[Dataset entries]
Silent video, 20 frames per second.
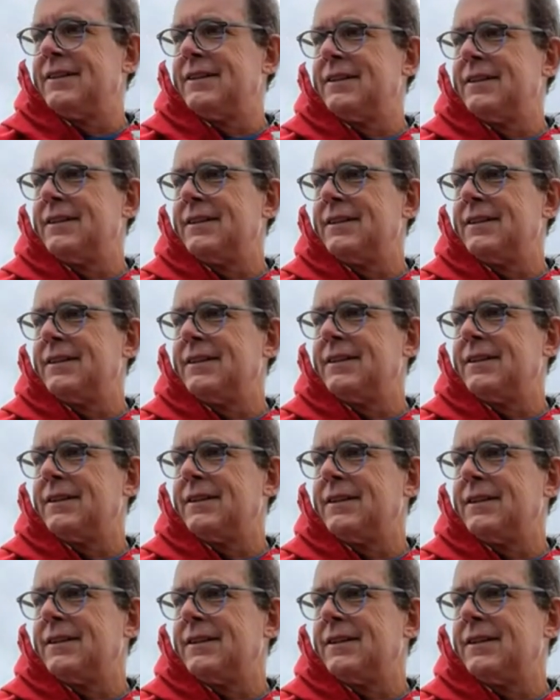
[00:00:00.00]

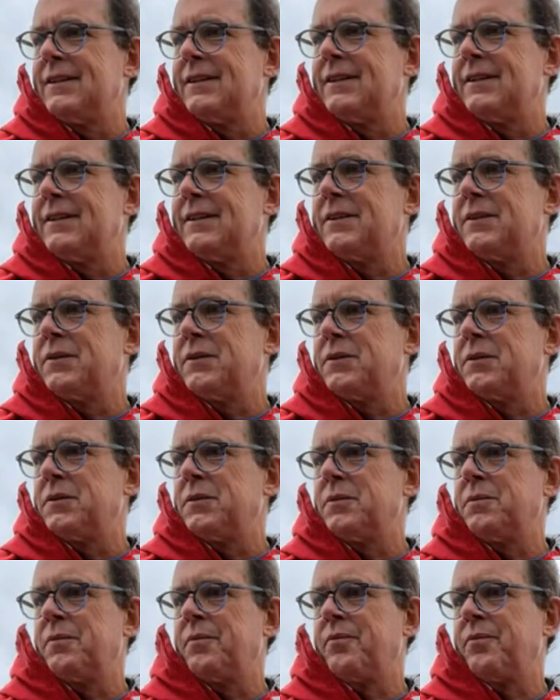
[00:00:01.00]

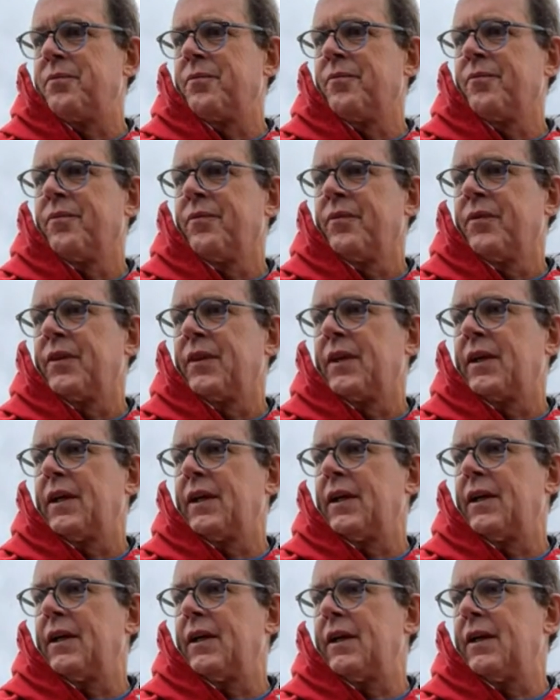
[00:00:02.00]

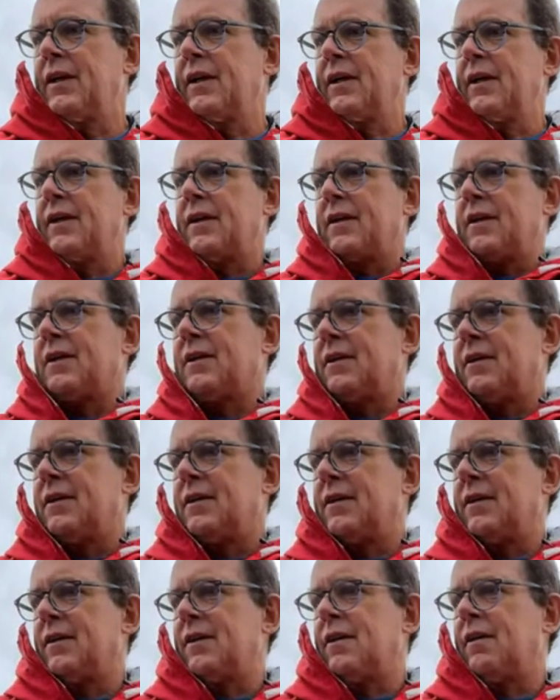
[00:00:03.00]

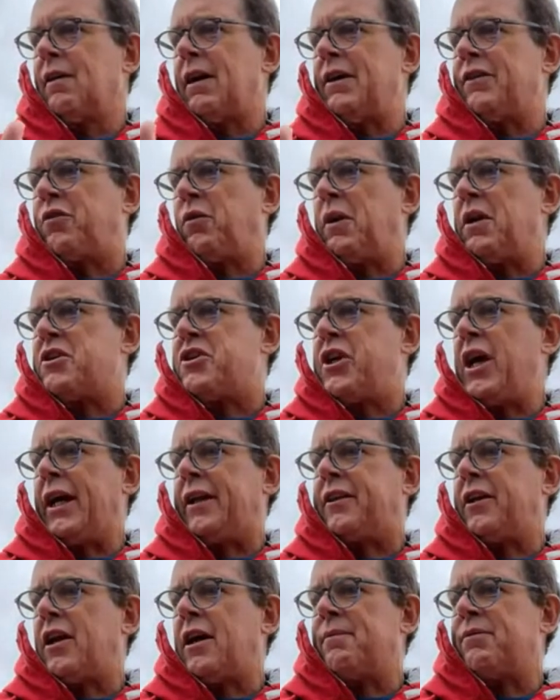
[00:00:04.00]
I just want to
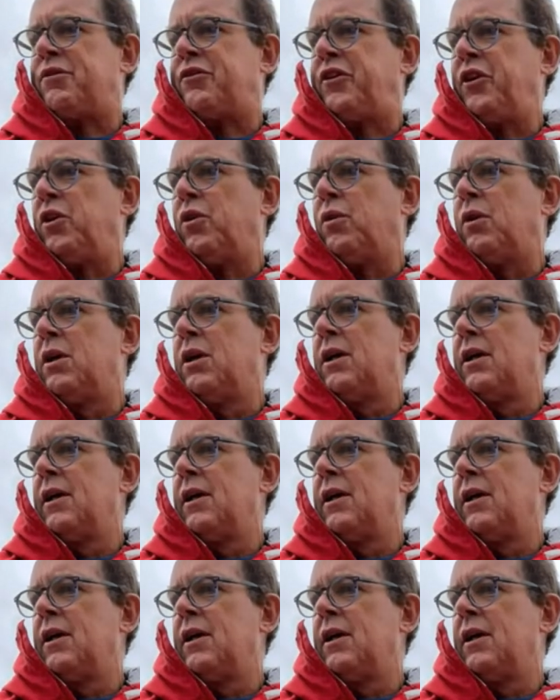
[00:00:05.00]
check that I'm still...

_Task_
Could you transcribe the records above exactly, leaving out any pictures?

_Reply to the task_
Silent video, 20 frames per second.
[00:00:00.00]

[00:00:01.00]

[00:00:02.00]

[00:00:03.00]

[00:00:04.00]
I just want to
[00:00:05.00]
check that I'm still...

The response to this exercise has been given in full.